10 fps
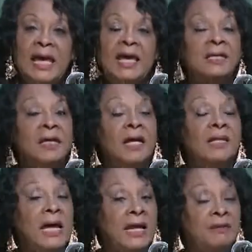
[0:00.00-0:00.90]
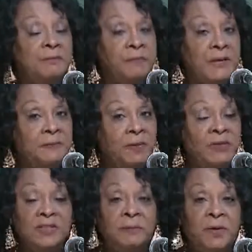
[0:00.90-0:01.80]
And a lot of the
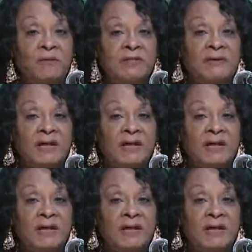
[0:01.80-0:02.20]
people that the Purvis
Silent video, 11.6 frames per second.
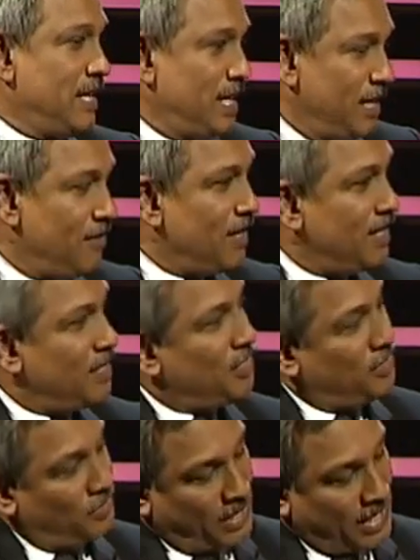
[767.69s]
Even
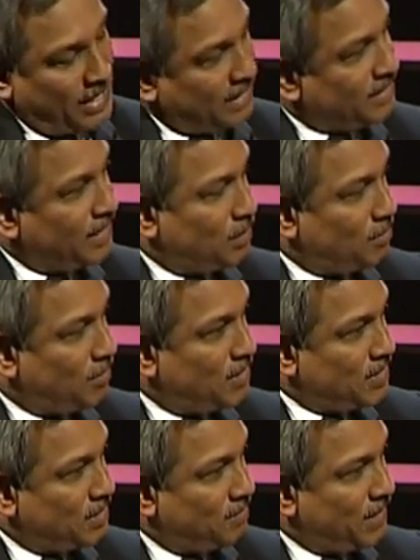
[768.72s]
you can extend the
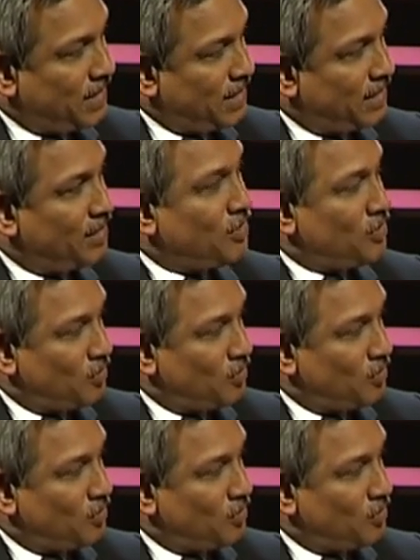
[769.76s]
probation period,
==============================
What is needed is an exact copy of only the lines from the line containing "[0:00.00-0:00.90]" through the last line of the entries, inclusive, without the pictures.

OUTPUT FOR THIS EXERCISE:
[0:00.00-0:00.90]
[0:00.90-0:01.80]
And a lot of the
[0:01.80-0:02.20]
people that the Purvis
Silent video, 11.6 frames per second.
[767.69s]
Even
[768.72s]
you can extend the
[769.76s]
probation period,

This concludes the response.